Set down, word for word, every line of the material below from the one containing "[0:06.00-0:07.00]" through the one containing "Lip reading: tells", but none of its pictures.

(Material to process)
========

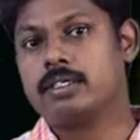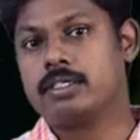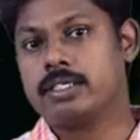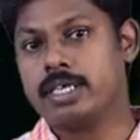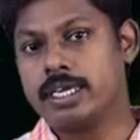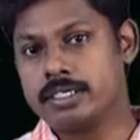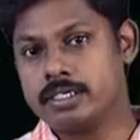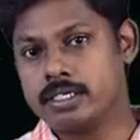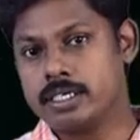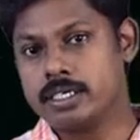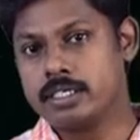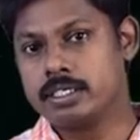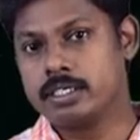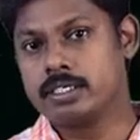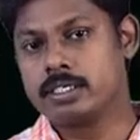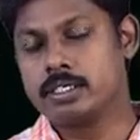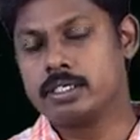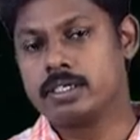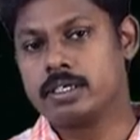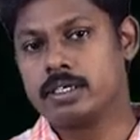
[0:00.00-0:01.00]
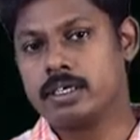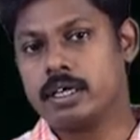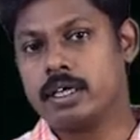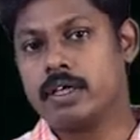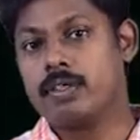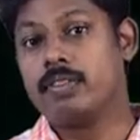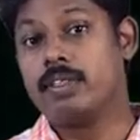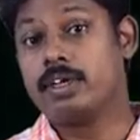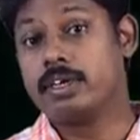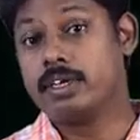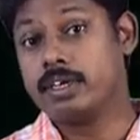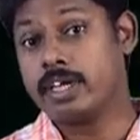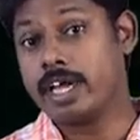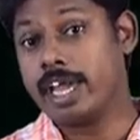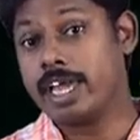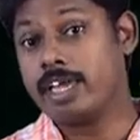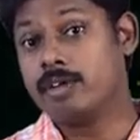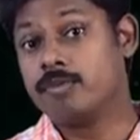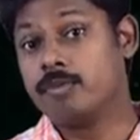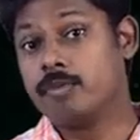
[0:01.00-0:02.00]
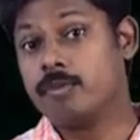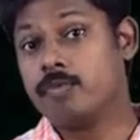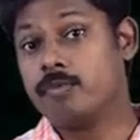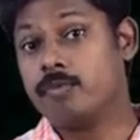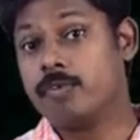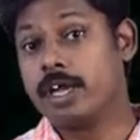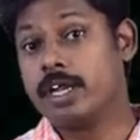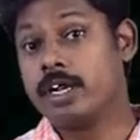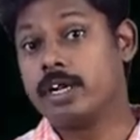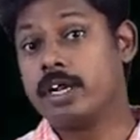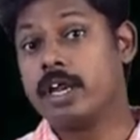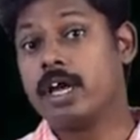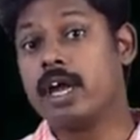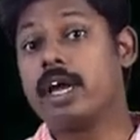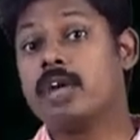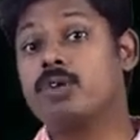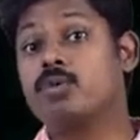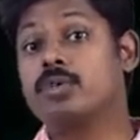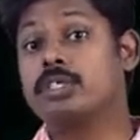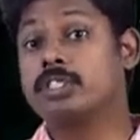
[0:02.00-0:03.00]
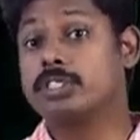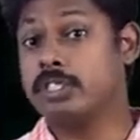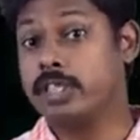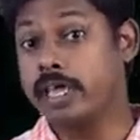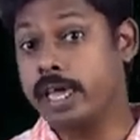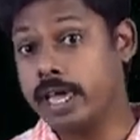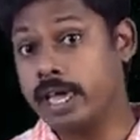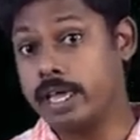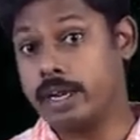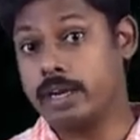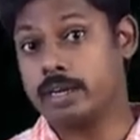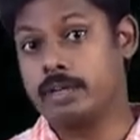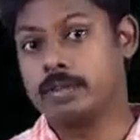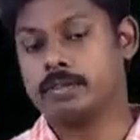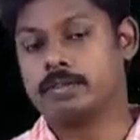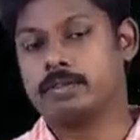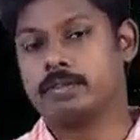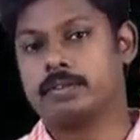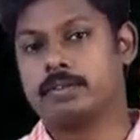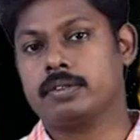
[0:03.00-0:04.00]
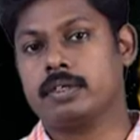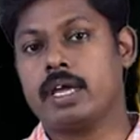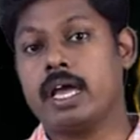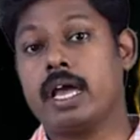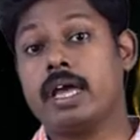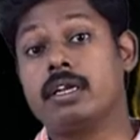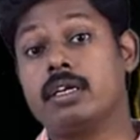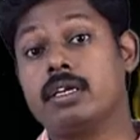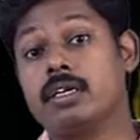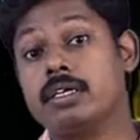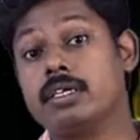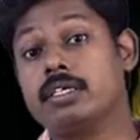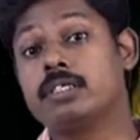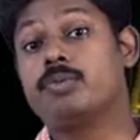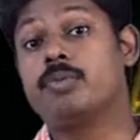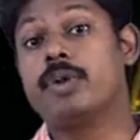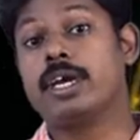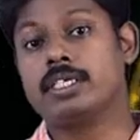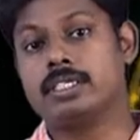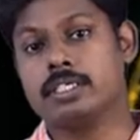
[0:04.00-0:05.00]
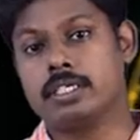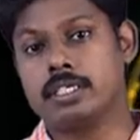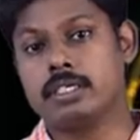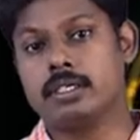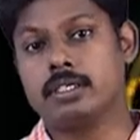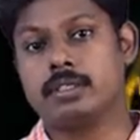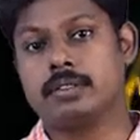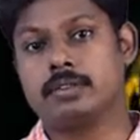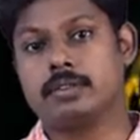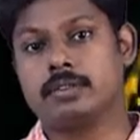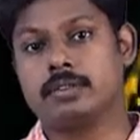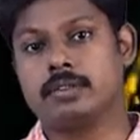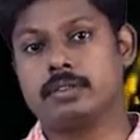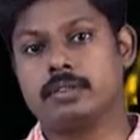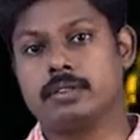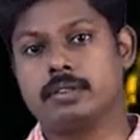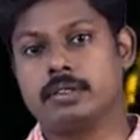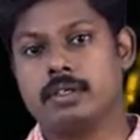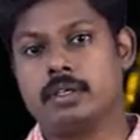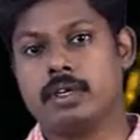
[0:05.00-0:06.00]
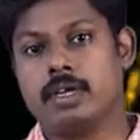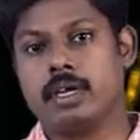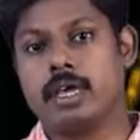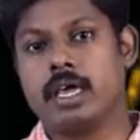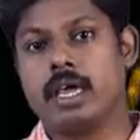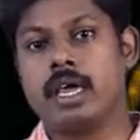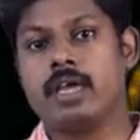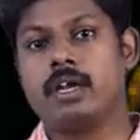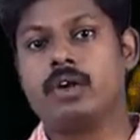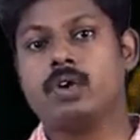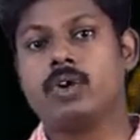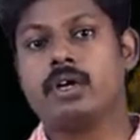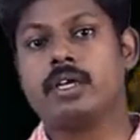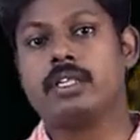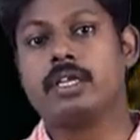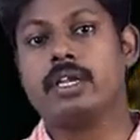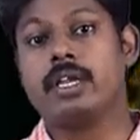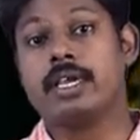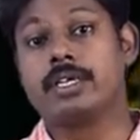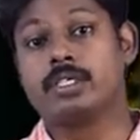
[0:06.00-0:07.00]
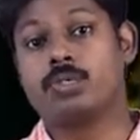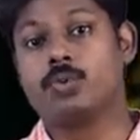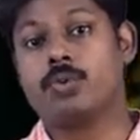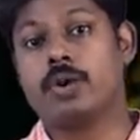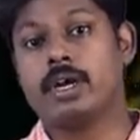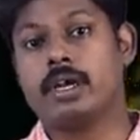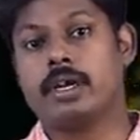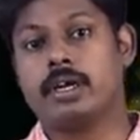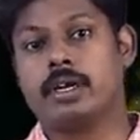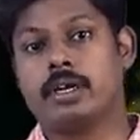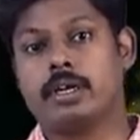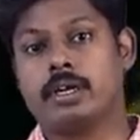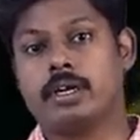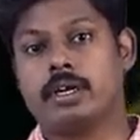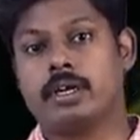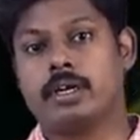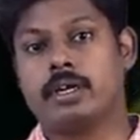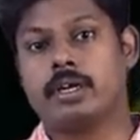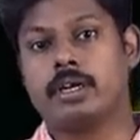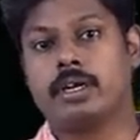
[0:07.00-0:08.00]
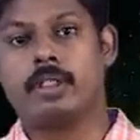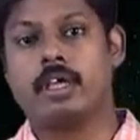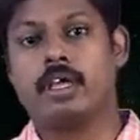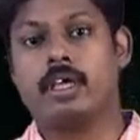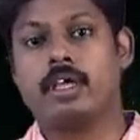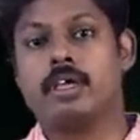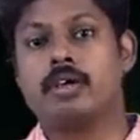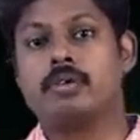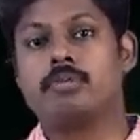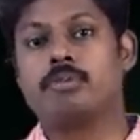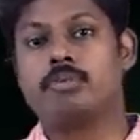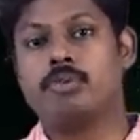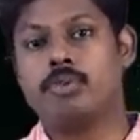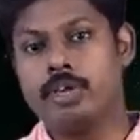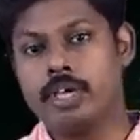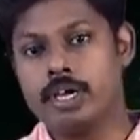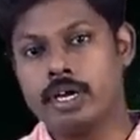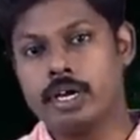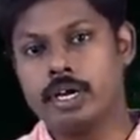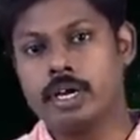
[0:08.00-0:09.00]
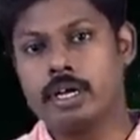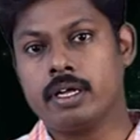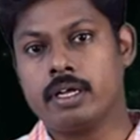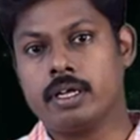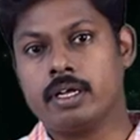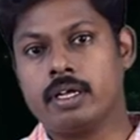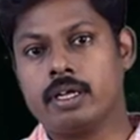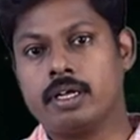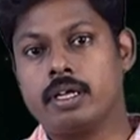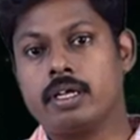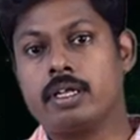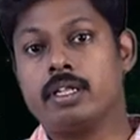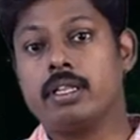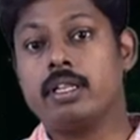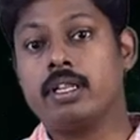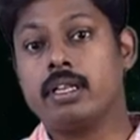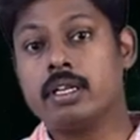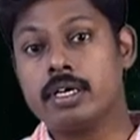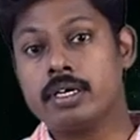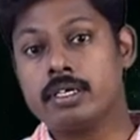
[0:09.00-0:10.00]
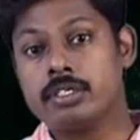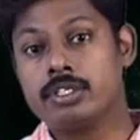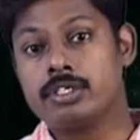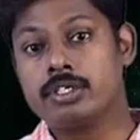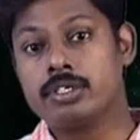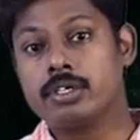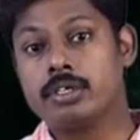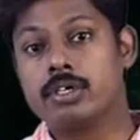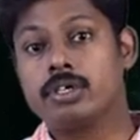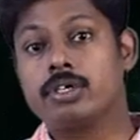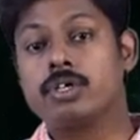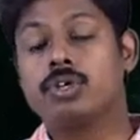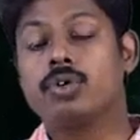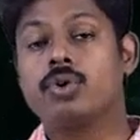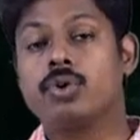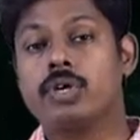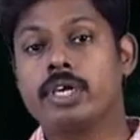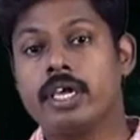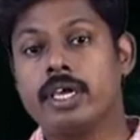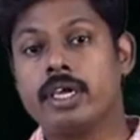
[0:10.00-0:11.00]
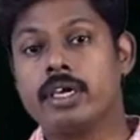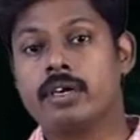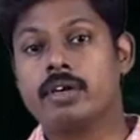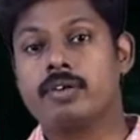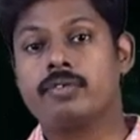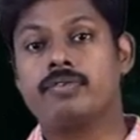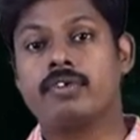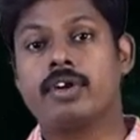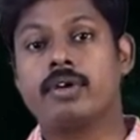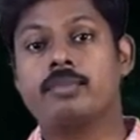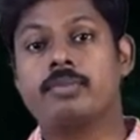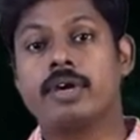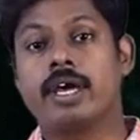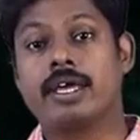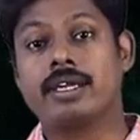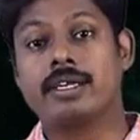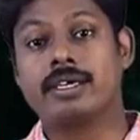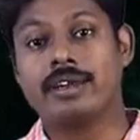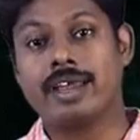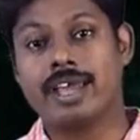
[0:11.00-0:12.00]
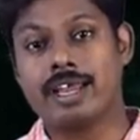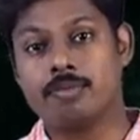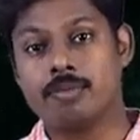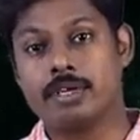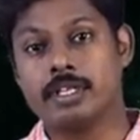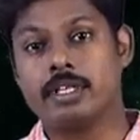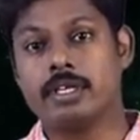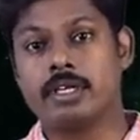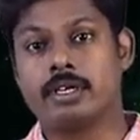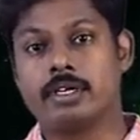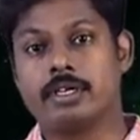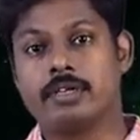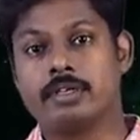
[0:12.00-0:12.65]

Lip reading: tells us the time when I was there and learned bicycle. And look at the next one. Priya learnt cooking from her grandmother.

========

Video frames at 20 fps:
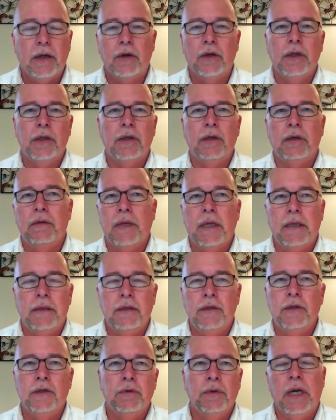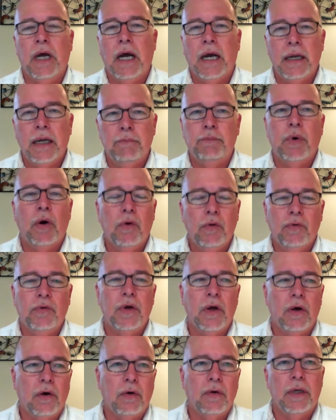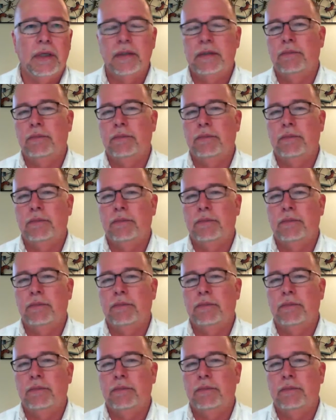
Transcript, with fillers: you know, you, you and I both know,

========

(Result of the task)
[0:06.00-0:07.00]
[0:07.00-0:08.00]
[0:08.00-0:09.00]
[0:09.00-0:10.00]
[0:10.00-0:11.00]
[0:11.00-0:12.00]
[0:12.00-0:12.65]

Lip reading: tells us the time when I was there and learned bicycle. And look at the next one. Priya learnt cooking from her grandmother.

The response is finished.